When Branislav Ivanovic first arrived at Chelsea, he spent a good deal of time on the outside looking in. The outside being a comfortable spot on the bench.
Luckily, the Serb had Ukrainian Andriy Shevchenko for company; a friend, a translator, and someone who convinced him that if he was patient and persistent, he would get his chance.
Injuries to defensive rivals Alex and Ricardo Carvalho gave him an opportunity to ply his trade at the heart of the back four, and with his large frame and considerable power, Ivanovic looked every inch the traditional English centre-back. He involved himself as much as he could on the ground and in the air, to try and secure a regular starting role for the position he seemed designed to fill.
However, it was an injury to then first-choice right back José Bosingwa in October 2009 that afforded Ivanovic a surprising opportunity.
Even throughout Chelsea’s most defensively sound period – during and immediately after José Mourinho’s first spell at Stamford Bridge - no player really managed to take the right-back position and make it their own.

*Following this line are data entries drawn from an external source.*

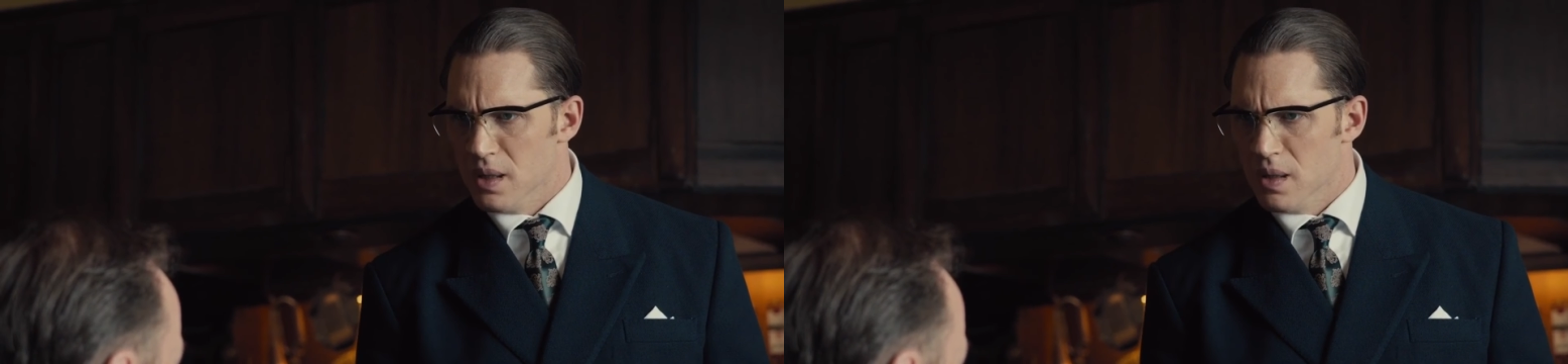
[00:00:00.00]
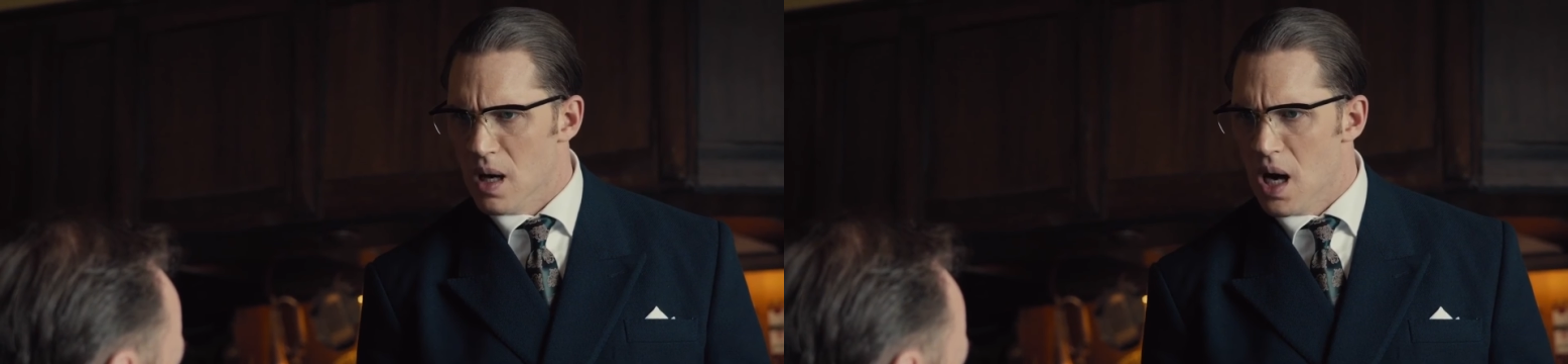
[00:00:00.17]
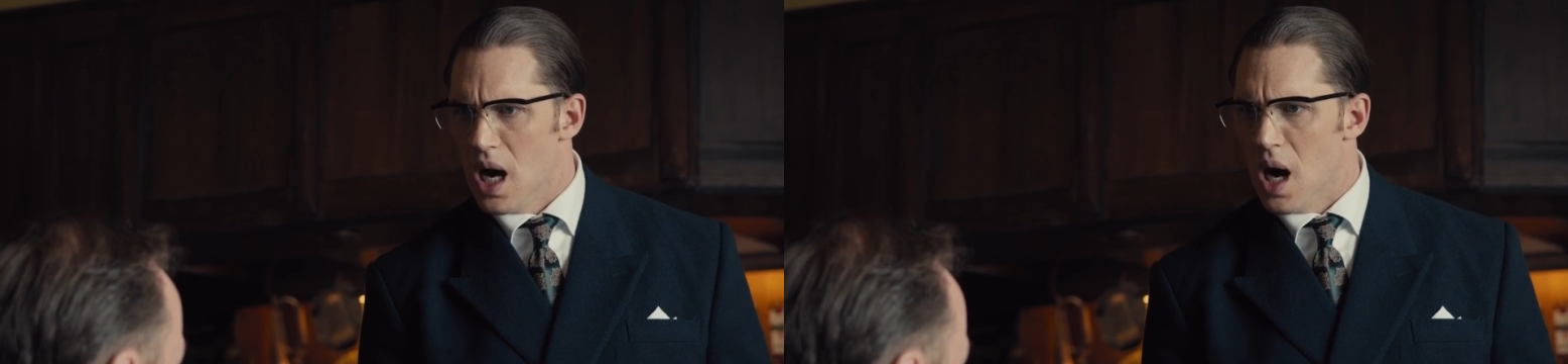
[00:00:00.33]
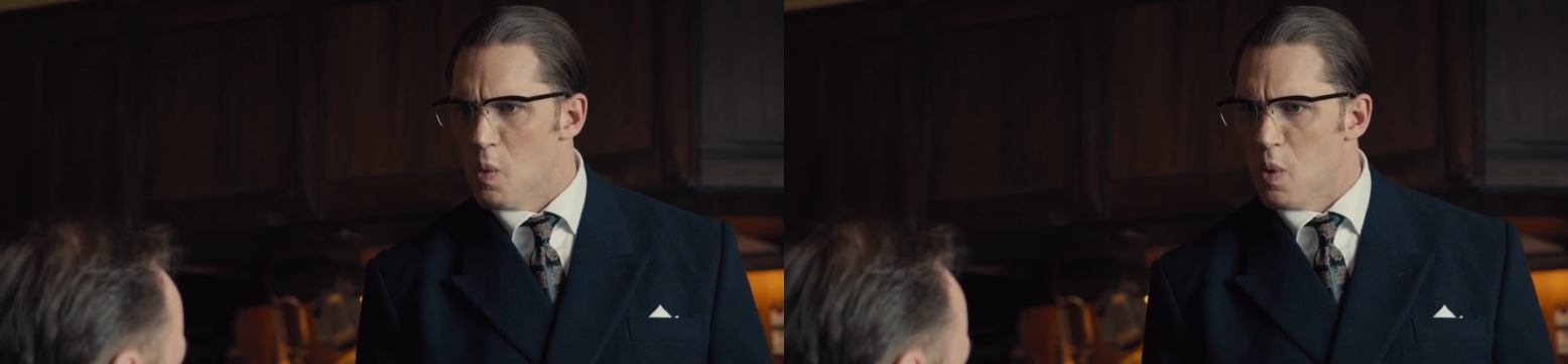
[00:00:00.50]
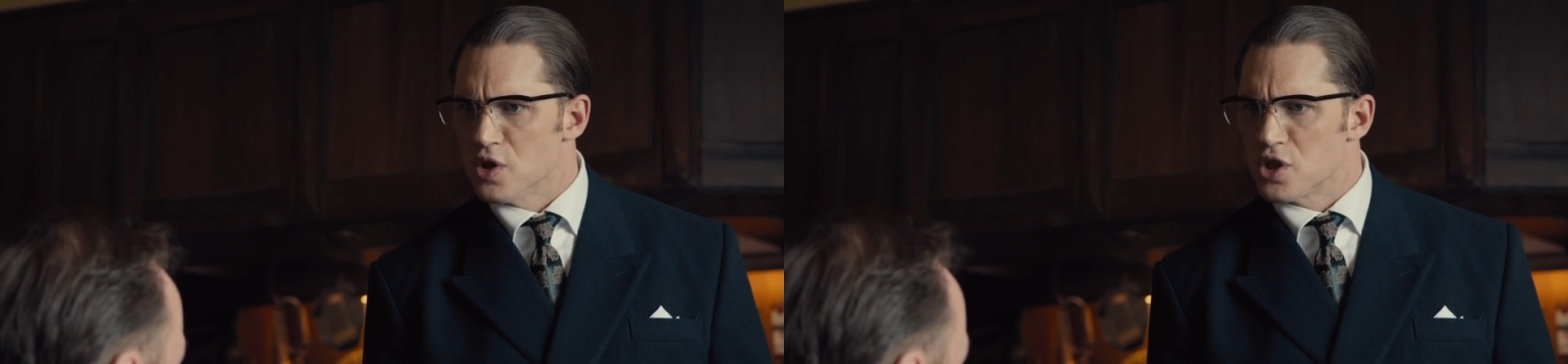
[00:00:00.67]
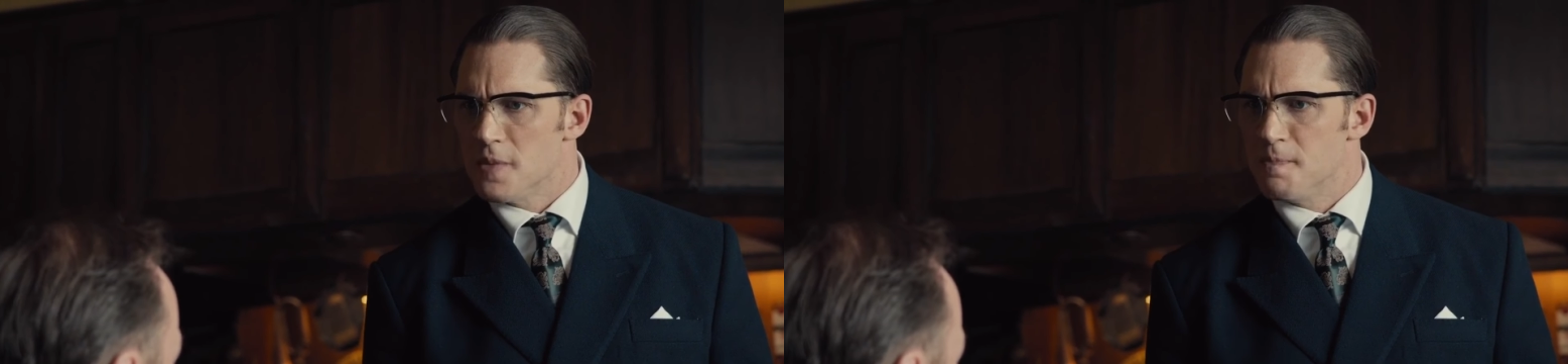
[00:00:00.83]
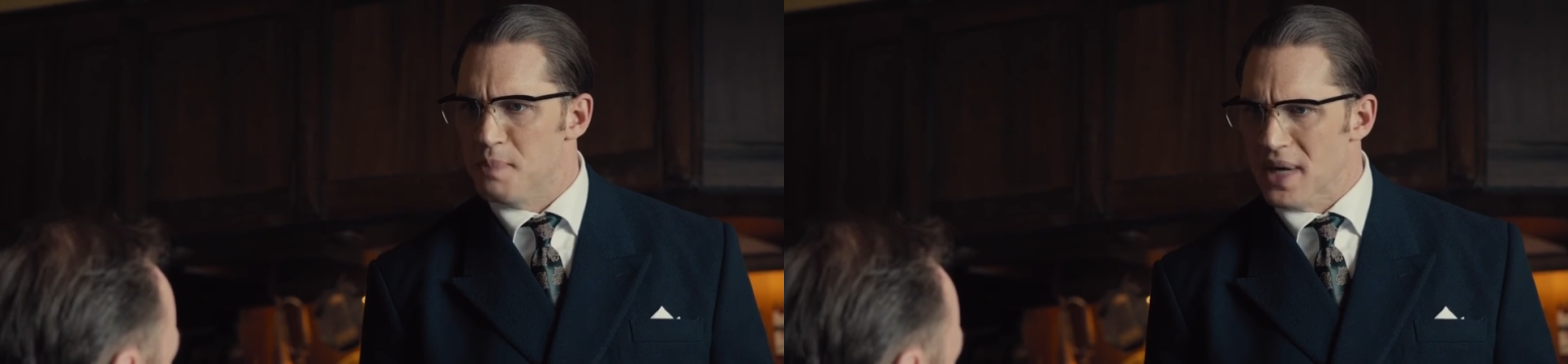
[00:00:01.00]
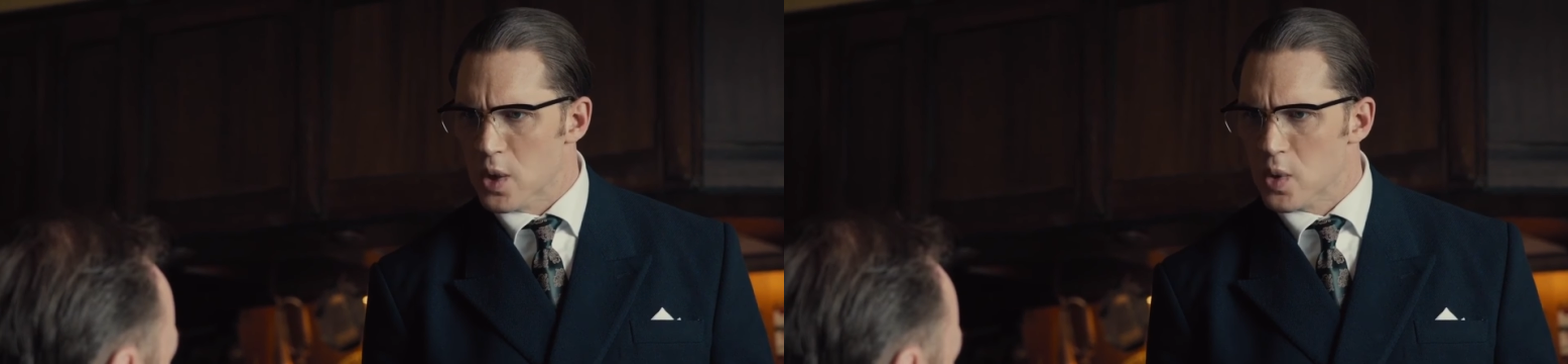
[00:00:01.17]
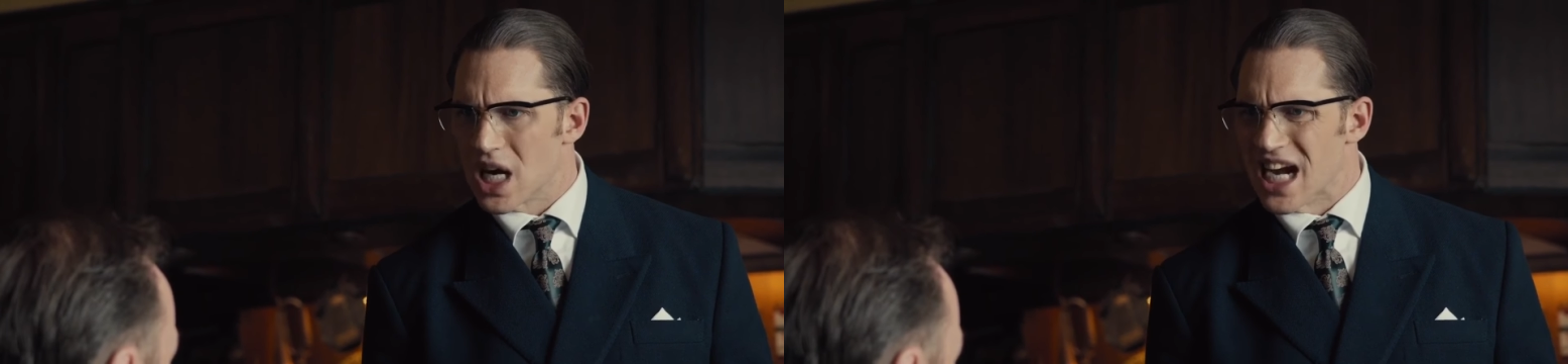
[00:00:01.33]
Right? I want to
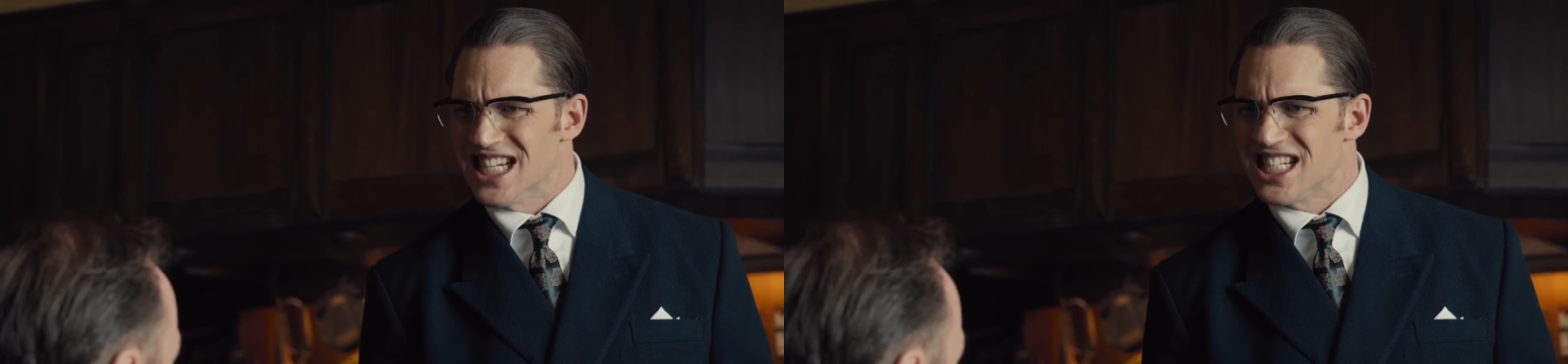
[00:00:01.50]
build a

Even Ivanovic was initially considered a stop-gap.
During his first full season with Chelsea, Ivanovic made 21 appearances as an unconventional right-back despite it being new to him. He recorded impressive stats in making 3.1 tackles per game and 2.1 interceptions per game in those appearances at full back, and even scored his first Premier League goal from his new berth on the right of the back four.
As a centre-back, Ivanovic is a solid defender who makes a good number of clearances and interceptions. However, his wide role allows him to be even more involved in the game as he makes a larger number of tackles to help out an ever-changing defensive midfield at Chelsea. He also wins more aerial duels as a wide man, averaging 4.2 per game this season, and won more than any other player in the Champions League group stages (31).

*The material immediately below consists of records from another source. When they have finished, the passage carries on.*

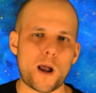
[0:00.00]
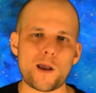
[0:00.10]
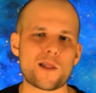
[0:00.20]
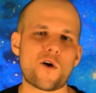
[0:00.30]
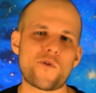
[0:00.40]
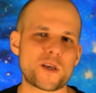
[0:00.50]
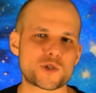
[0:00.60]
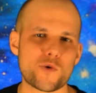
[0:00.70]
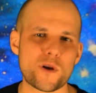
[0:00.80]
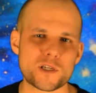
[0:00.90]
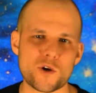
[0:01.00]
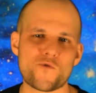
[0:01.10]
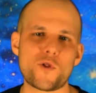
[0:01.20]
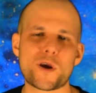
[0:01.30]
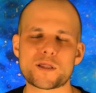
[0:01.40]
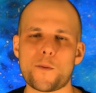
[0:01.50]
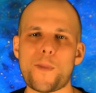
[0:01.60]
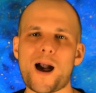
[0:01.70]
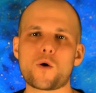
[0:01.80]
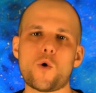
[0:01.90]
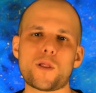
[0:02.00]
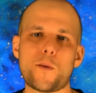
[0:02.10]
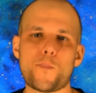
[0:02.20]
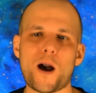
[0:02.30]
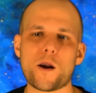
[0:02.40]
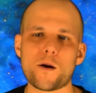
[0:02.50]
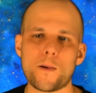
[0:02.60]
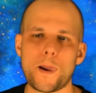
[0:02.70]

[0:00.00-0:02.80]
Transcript: I love history, so if you look at the Mongol Empire,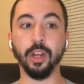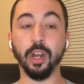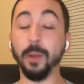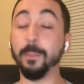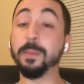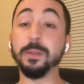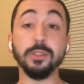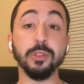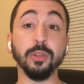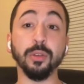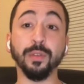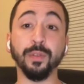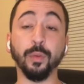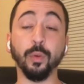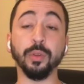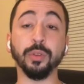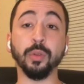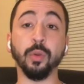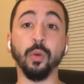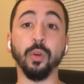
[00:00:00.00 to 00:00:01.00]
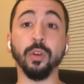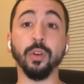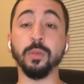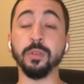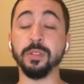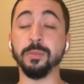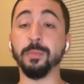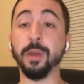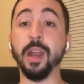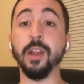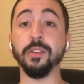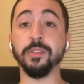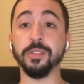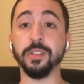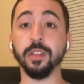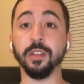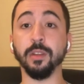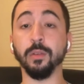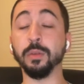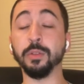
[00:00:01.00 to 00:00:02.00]
up until the fourth quarter was
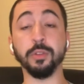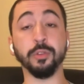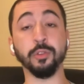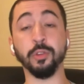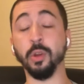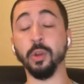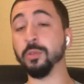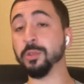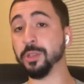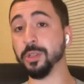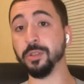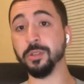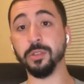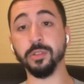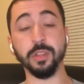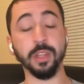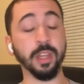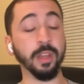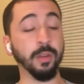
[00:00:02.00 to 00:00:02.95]
embarrassing. It was atrocious.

The Serb has been on a one-man mission to stop anyone coming within 30 yards of goal. Incredibly, he has never made an error leading to a goal in the Premier League in either position. To put that into context, since the start of the 2009/10 Premier League season, Cech has made 10 such errors, Terry 5, Ashley Cole 3 and Alex 3 (in just 34 appearances). Ivanovic’s robust defending has been amongst the club’s most reliable.
But it’s not all about the glamorous world of defending for Branislav Ivanovic. He manages to pop up and score the occasional goal as well. In fact, Ivanovic has scored twice as many goals as a right-back as he has as a centre-back. He developed an eye for goal at an early age as he played as a striker at youth level, which he says has helped him “sense how the ball will bounce or fall after being deflected.”
Playing wide allows him a lot more freedom to get involved in attacks, rather than being shackled in his own half, responsible solely for stopping opponents dead in their tracks. His prowess in the air makes him a difficult target to mark, particularly from set-pieces, and his headed goals such as that against Liverpool in the Champions League or the Europa League winning goal to atone for missing the final in Munich, have earned Ivanovic a place in Chelsea supporters’ hearts.
Despite being purchased to effectively act as a large Serbian wall in front of Petr Cech, Branislav Ivanovic seized an opportunity to become one of the first names on the team sheet by moving out of his comfort zone. Since then, he has seen off several rivals for the spot - players brought in for big money specifically to fill the role. Most recently he has forced Cesar Azpilicueta to adapt his own game on the other side of the pitch, and subsequently relegated Cole to the bench.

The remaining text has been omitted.